[Saved entries]
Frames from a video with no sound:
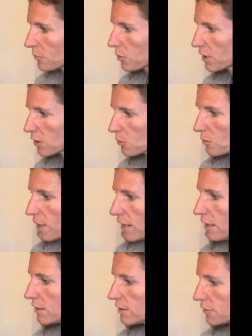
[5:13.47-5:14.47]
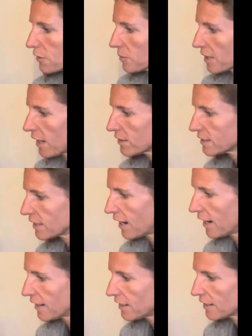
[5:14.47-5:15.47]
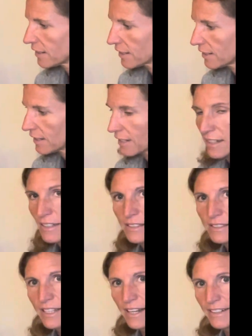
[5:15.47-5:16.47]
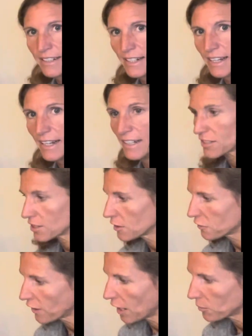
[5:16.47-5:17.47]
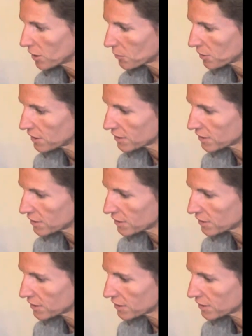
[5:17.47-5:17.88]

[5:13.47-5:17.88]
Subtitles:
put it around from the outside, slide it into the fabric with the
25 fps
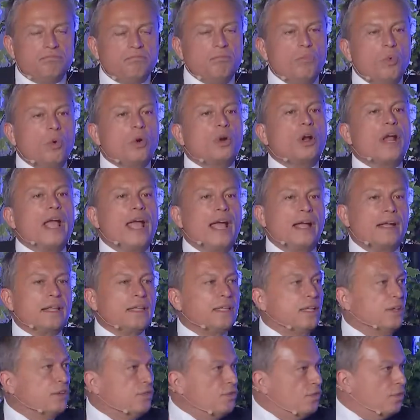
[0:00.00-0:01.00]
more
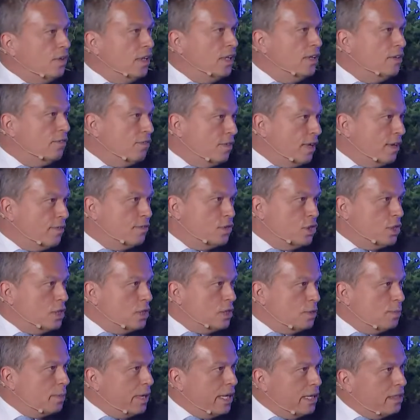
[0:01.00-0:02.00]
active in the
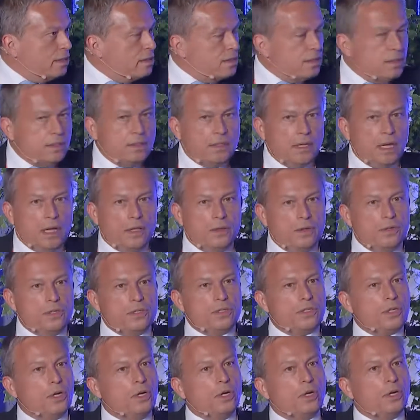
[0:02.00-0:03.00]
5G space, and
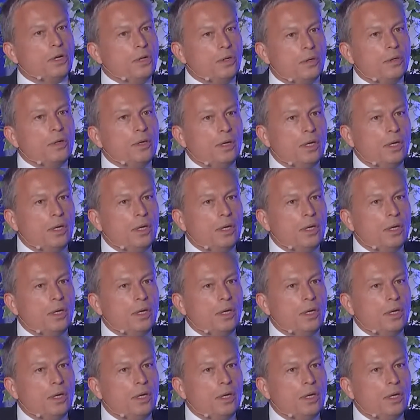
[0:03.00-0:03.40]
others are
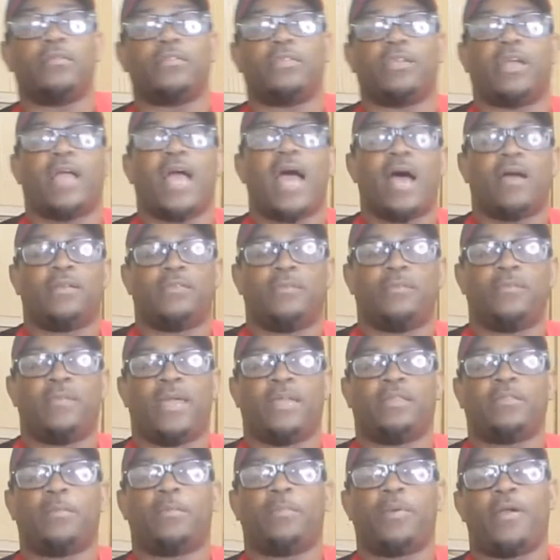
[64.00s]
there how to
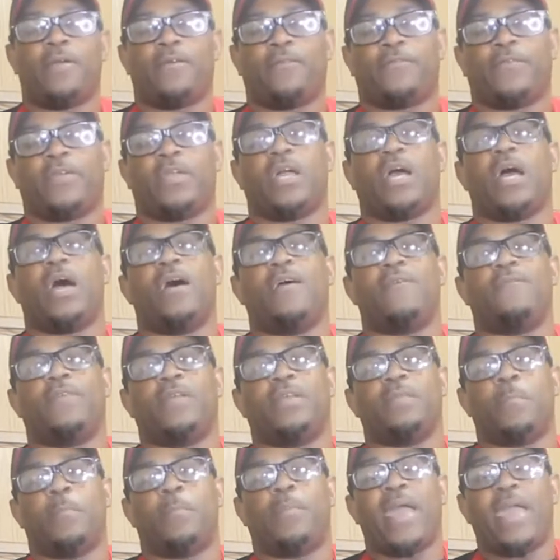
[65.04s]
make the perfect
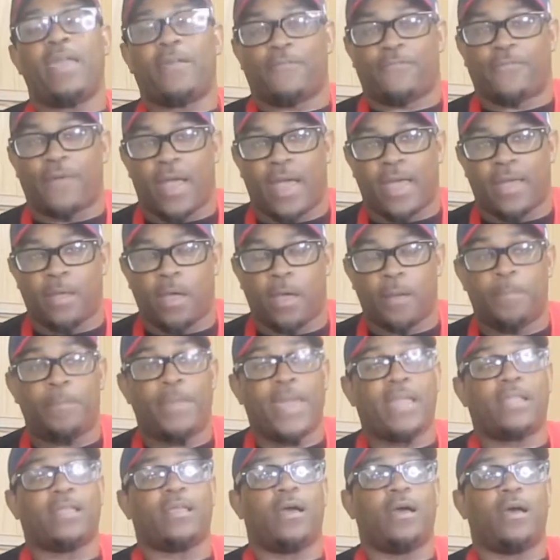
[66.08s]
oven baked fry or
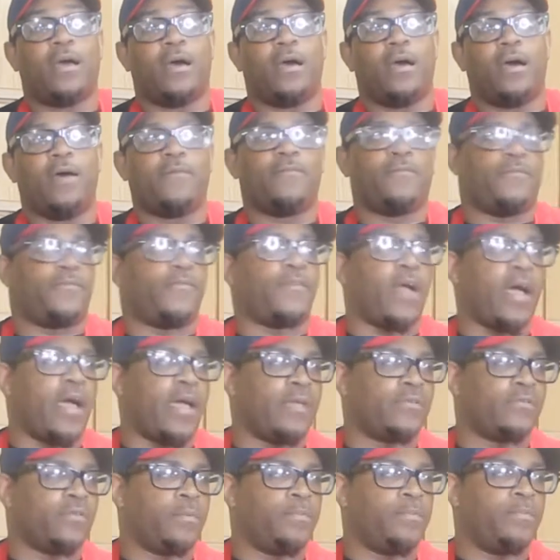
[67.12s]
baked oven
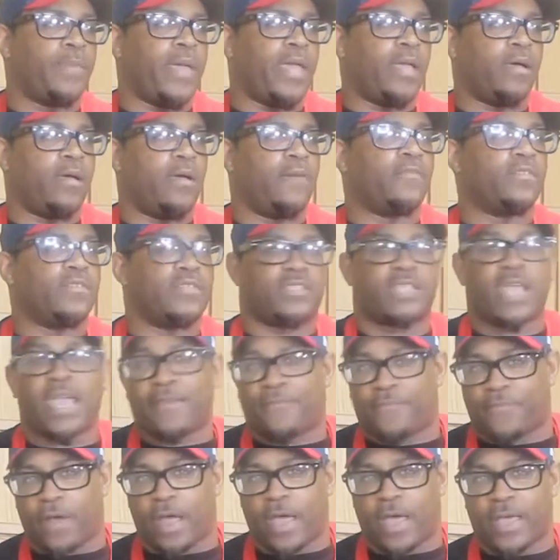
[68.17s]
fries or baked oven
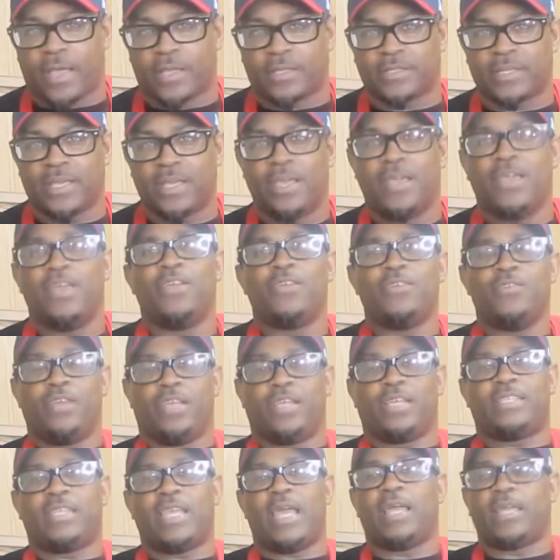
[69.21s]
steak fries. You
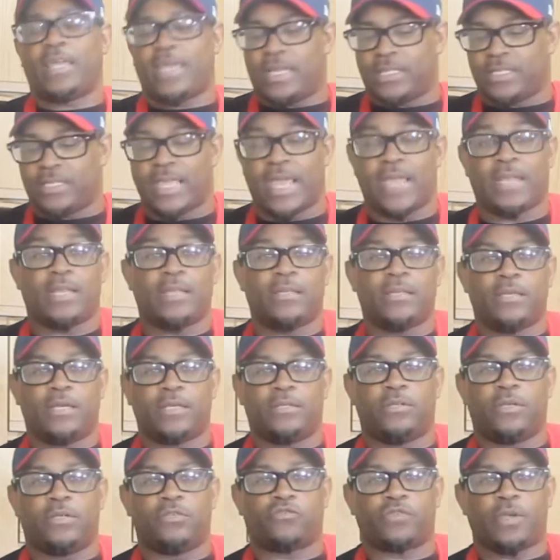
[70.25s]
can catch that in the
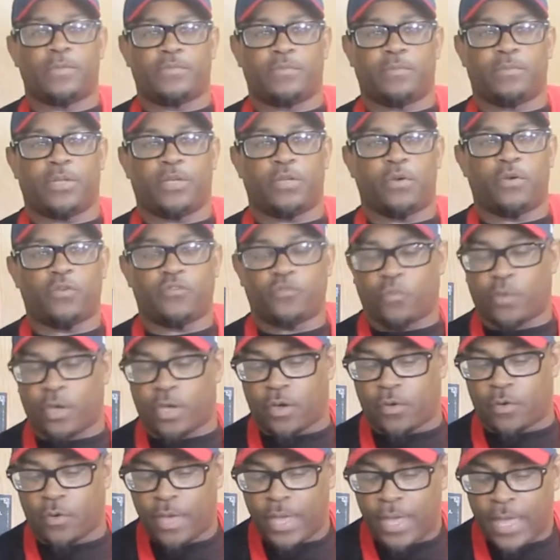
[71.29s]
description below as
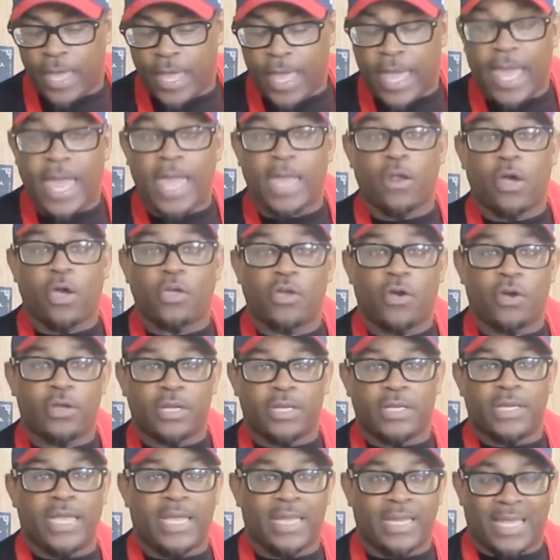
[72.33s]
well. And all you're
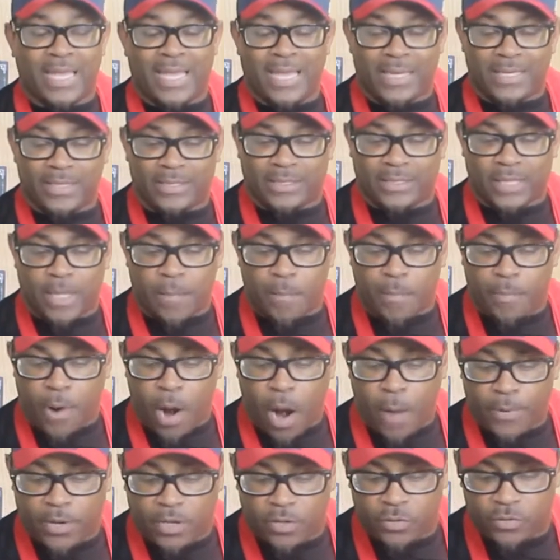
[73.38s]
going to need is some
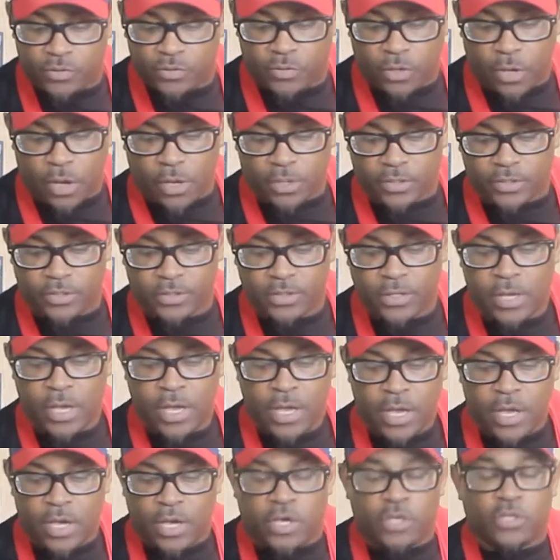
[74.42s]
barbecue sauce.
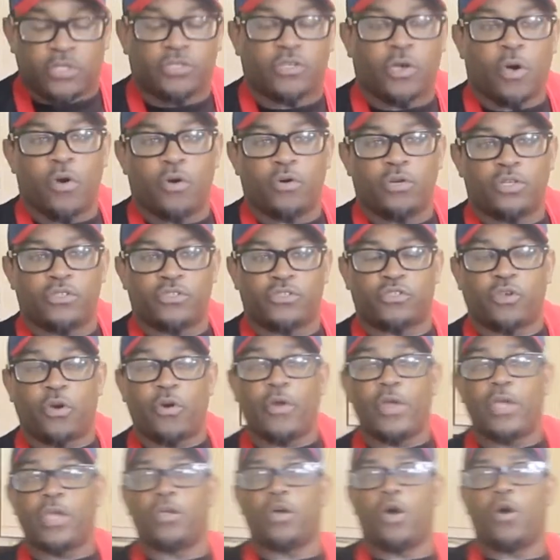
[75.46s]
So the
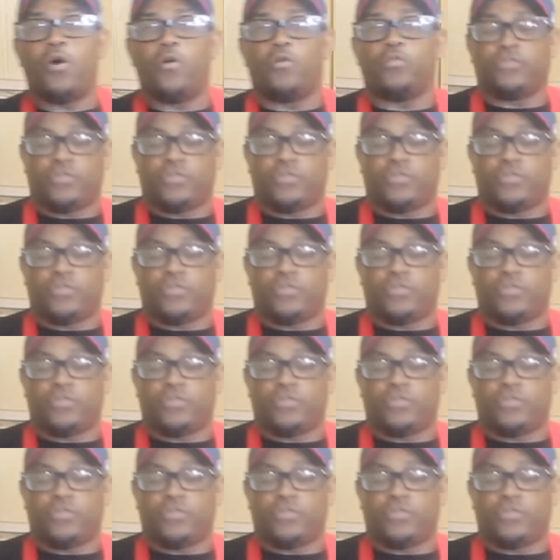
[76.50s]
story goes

## Exercise details
Only the records are wanted, copied exactly, with the pictures dropped.

## Output
Frames from a video with no sound:
[5:13.47-5:14.47]
[5:14.47-5:15.47]
[5:15.47-5:16.47]
[5:16.47-5:17.47]
[5:17.47-5:17.88]

[5:13.47-5:17.88]
Subtitles:
put it around from the outside, slide it into the fabric with the
25 fps
[0:00.00-0:01.00]
more
[0:01.00-0:02.00]
active in the
[0:02.00-0:03.00]
5G space, and
[0:03.00-0:03.40]
others are
[64.00s]
there how to
[65.04s]
make the perfect
[66.08s]
oven baked fry or
[67.12s]
baked oven
[68.17s]
fries or baked oven
[69.21s]
steak fries. You
[70.25s]
can catch that in the
[71.29s]
description below as
[72.33s]
well. And all you're
[73.38s]
going to need is some
[74.42s]
barbecue sauce.
[75.46s]
So the
[76.50s]
story goes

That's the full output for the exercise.